- 563 Okunma
- 0 Yorum
- 0 Beğeni
Kurtuluşun Felsefesi 73
73] Üstelik de bu isyanların bırakın toplumsal nesnel nedenlerini, bir merkezi otorite kurma anlayışları da şöyle dursun; merkezi otoriteyi de yıkıcıydılar. Din eksenli ve sosyal heyecanlı, bir kaşıma fiilidirler. Bu müzelik var oluştu. Bu fosil eylemler dizgesi hem mekezi otoritenin büyük zaafıdır, hem de eylemlerin kendisinin zaafidirlar. Ayağını, toplumsal olmayan, artık demode olmuş, birey dünyasının alanı olan çekimleyicinin üzerine, basmıştılar.
Hâlbuki coğrafyanın kendi içindeki feodal egemenleri, bin yıldır; merkezi otoritelerle, kendi bölgelerini otonomcu bir yönetme ile, durumu paylaşmışlar gibi görünmektedir! Böyle olunca da, hem geçmişten gelen kısmi otonomluklarıyla ve hem de imparatorluğun bir ahalisi olmaları sıfatıyla, merkezi otoritenin bir unsurudurlar.
Böyle olunca, bu isyanlar bölgelerinde bir merkezi otorite çıkarıcı bir plânlaşma siyaseti de değildirler. Kendi bölge egemenleri, egemenliğinde; İstanbul merkezli, merkezi otoriteleri vardır.

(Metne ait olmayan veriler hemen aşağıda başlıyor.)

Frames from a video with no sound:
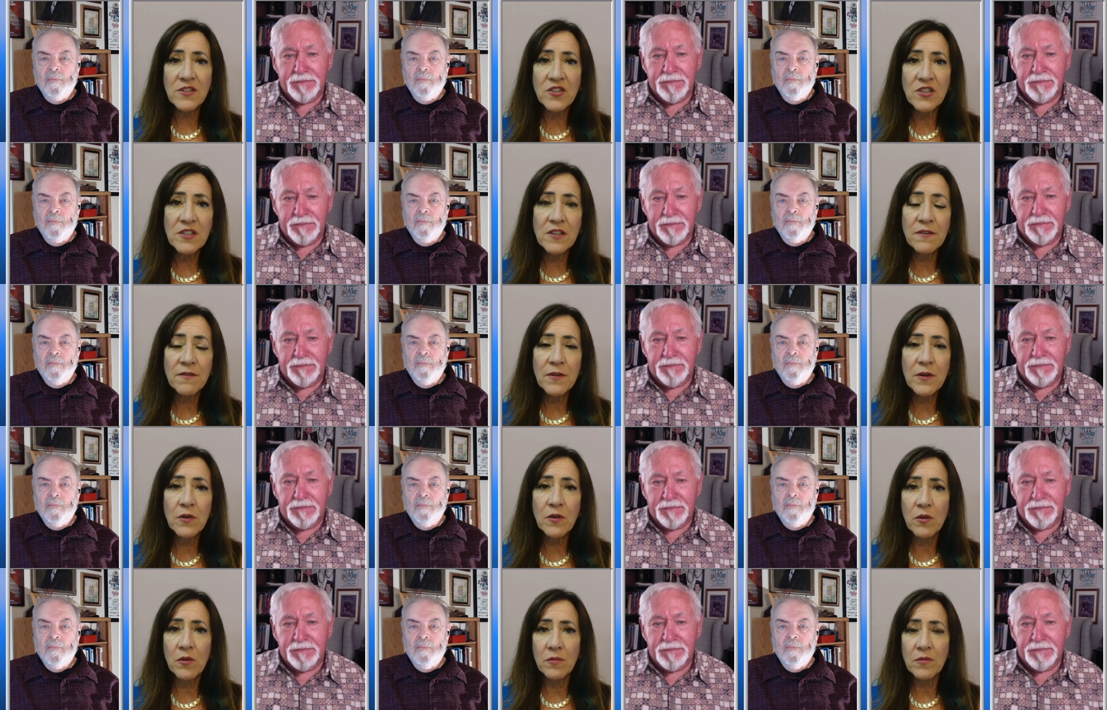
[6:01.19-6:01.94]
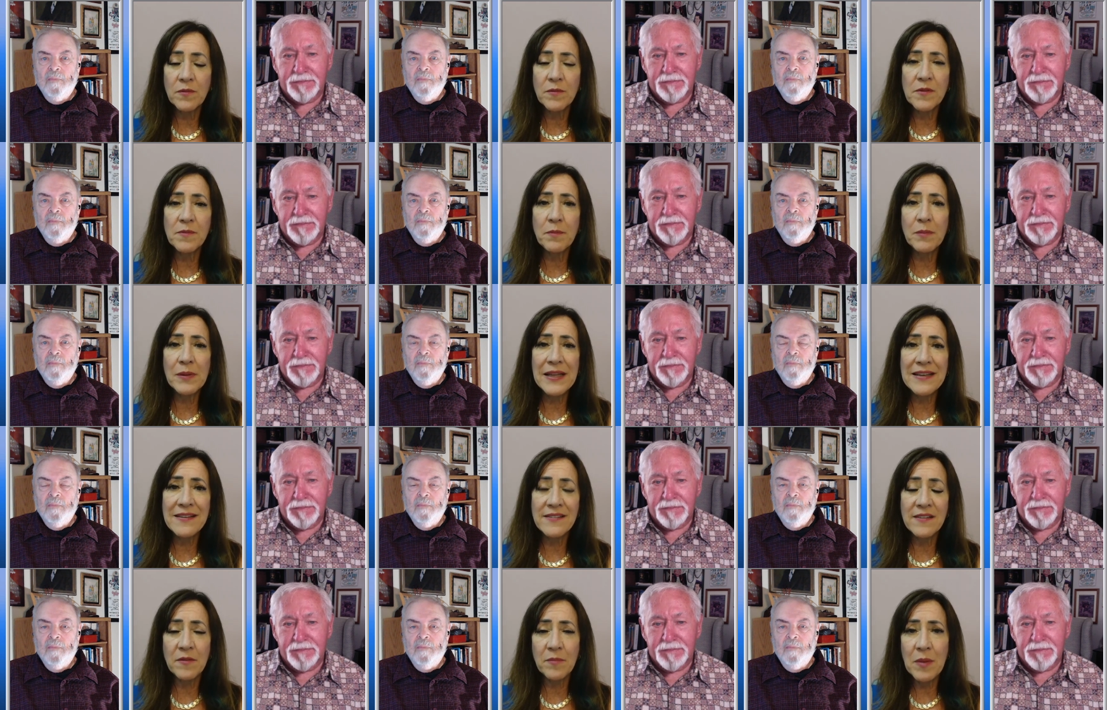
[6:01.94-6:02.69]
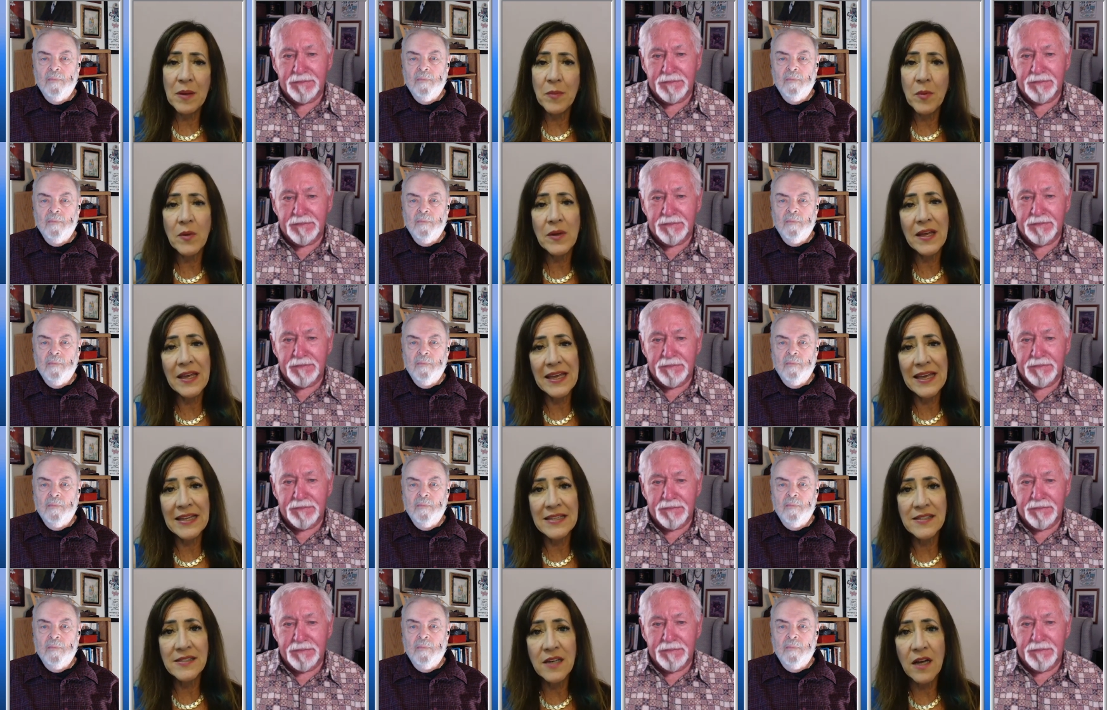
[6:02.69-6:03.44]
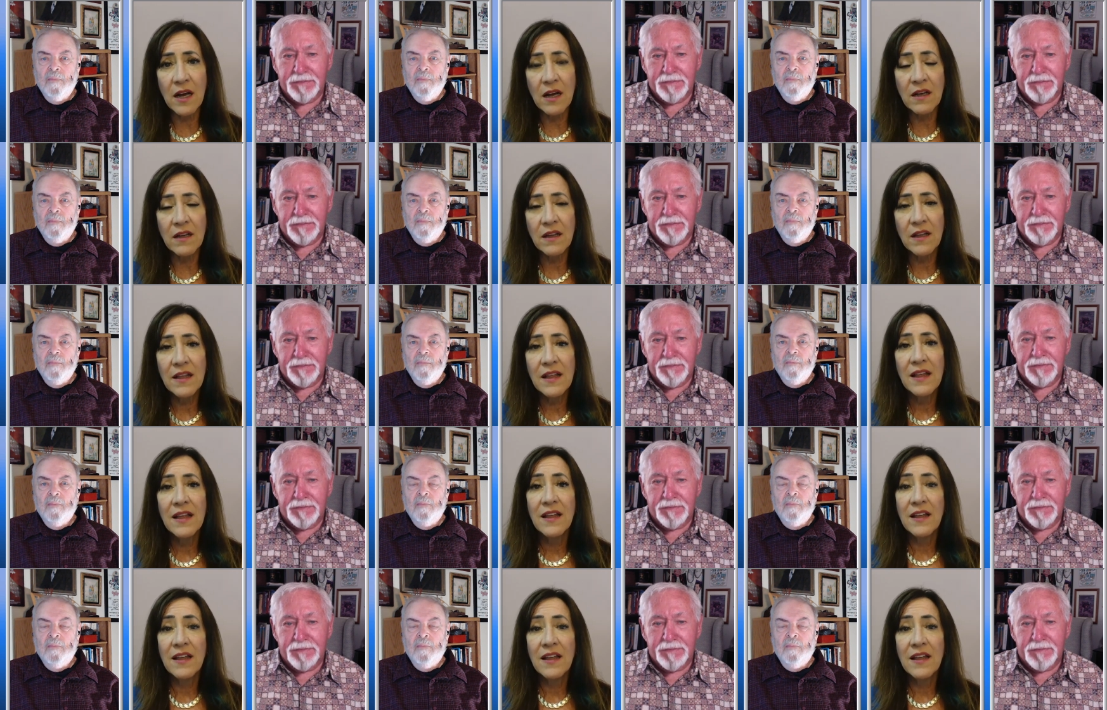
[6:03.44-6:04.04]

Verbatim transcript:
Speaker 1: such a difficult place that people can get stuck.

Lakin merkezi otorite, işgali himaye eder görünümlüdür. Özgürlüğün felsefesi nedeniyle, Ankara’da yeni oluşan, ikinci bir merkezi otorite vardır.
Yeni otorite hem kutup değiştirmiş hem de eksen değiştirmiş ve işgale karşı bir dirençleşmedirler. Ama aynı zamanda da, Ankara’nın otoritesi eski otoriteye karşıdır. Yurdun merkezi otoriteyi her yerinde sağlamak istemektedir!Oysaki isyan bölgeleri de, bu yeni oluşturulan otoritenin etkin bir parçasıdırlar. Ne var ki Ankara, İstanbul merkezli, oteriter iki kutuplu oluşmanın şaşkınlığı, işgalcilerce kullanılacaktı.

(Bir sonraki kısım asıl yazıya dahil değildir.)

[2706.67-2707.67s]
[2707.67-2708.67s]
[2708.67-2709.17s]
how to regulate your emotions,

Bu nakız (bozma) otonom otorite; anadolu kurtuluşu bulmuş olacakken sorun olup İstanbul’un zayıflamış genel otoritesine karşı, işgalcilere destek verir olmakla kalmayacak, yeni kurulan tekilci Cumhuriyet otoritesine karşı da, emperyalist güçlerle ve eski İstanbul otoriter güçleriyle beraber olma menfaat kışkırtılmalarını başlatacak idiler.

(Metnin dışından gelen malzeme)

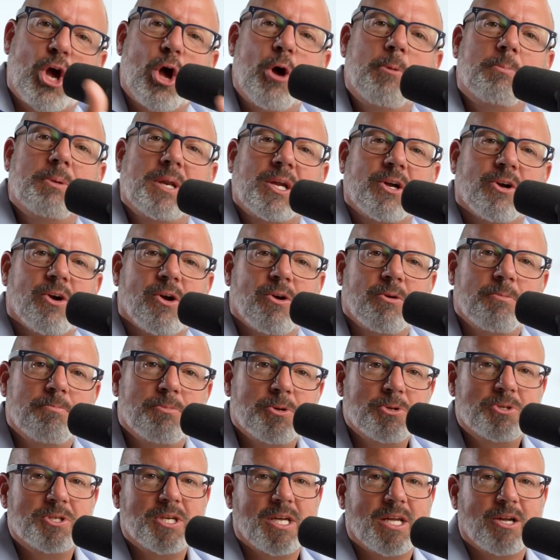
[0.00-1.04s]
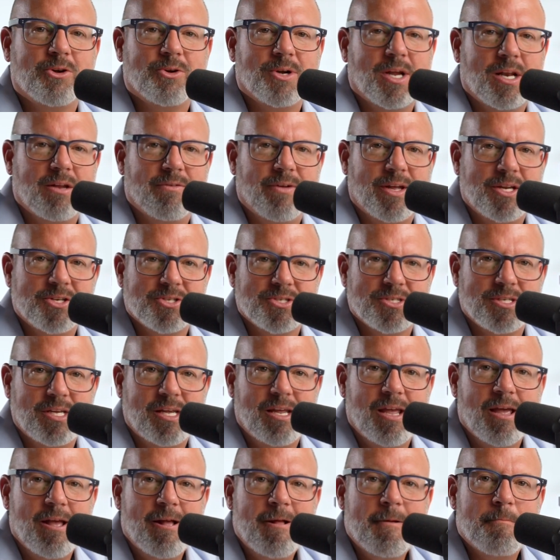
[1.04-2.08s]
to opening her own boutique creative
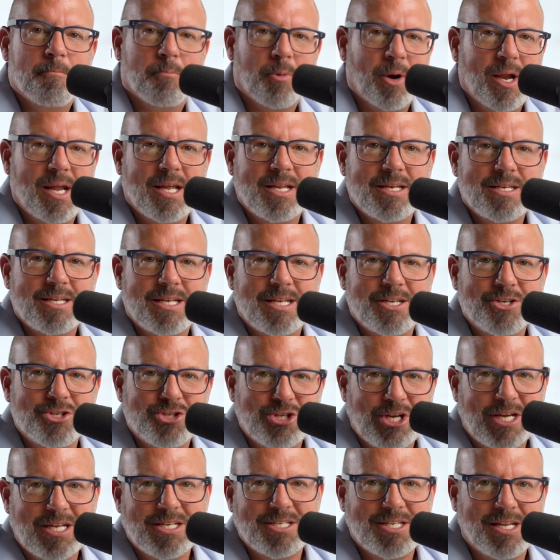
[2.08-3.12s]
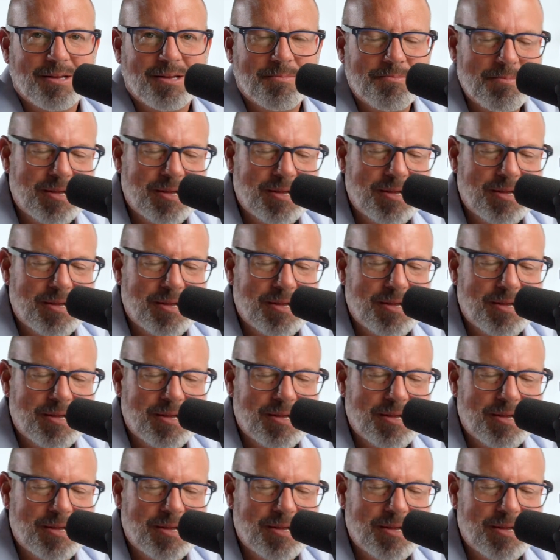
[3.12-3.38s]
agency, Brand Enchanted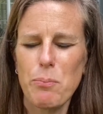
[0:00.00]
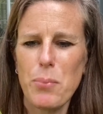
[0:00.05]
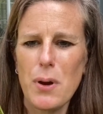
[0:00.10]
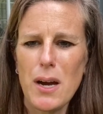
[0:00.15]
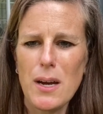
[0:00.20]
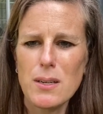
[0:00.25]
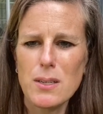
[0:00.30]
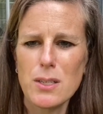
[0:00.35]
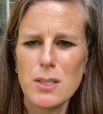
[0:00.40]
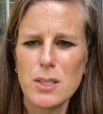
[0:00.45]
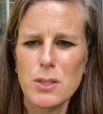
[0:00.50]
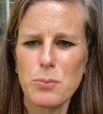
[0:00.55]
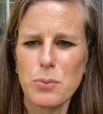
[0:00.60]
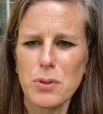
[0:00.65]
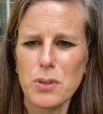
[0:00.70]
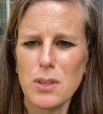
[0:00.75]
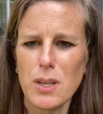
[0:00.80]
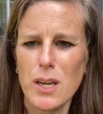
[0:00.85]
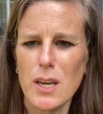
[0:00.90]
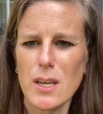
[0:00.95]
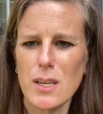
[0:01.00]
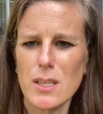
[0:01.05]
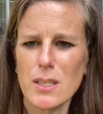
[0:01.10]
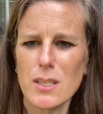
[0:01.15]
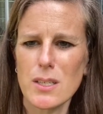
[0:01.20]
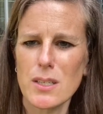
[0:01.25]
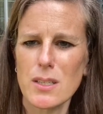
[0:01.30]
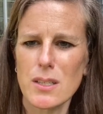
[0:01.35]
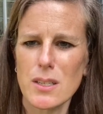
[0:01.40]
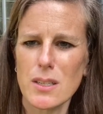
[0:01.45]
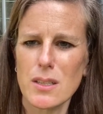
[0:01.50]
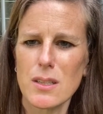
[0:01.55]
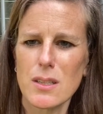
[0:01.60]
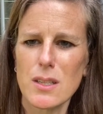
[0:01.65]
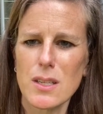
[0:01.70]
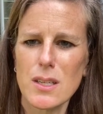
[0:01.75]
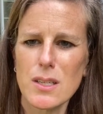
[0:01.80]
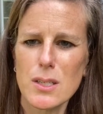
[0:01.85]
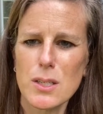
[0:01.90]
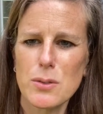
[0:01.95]
best place that
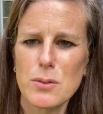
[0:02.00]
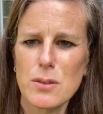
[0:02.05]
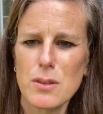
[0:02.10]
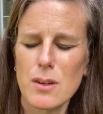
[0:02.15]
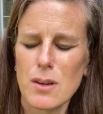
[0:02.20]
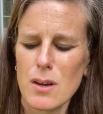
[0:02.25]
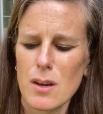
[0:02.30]
this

Bu nedenle bu isyanlar, cenin otoritenin boğulmasına ilişkin, gerici bir ayaklanmadırlar. Bu isyanlar dıştan öyle tarif edilirken, içte, isyanın dayanakları sırf sosyal, sırf etnik, sırf inanç tanımlamalı bir kalkışmadır. Bunların hiç biri toplum tanımlı bir haklılık ve meşrulaşma değildir. Demokratik taleptirler.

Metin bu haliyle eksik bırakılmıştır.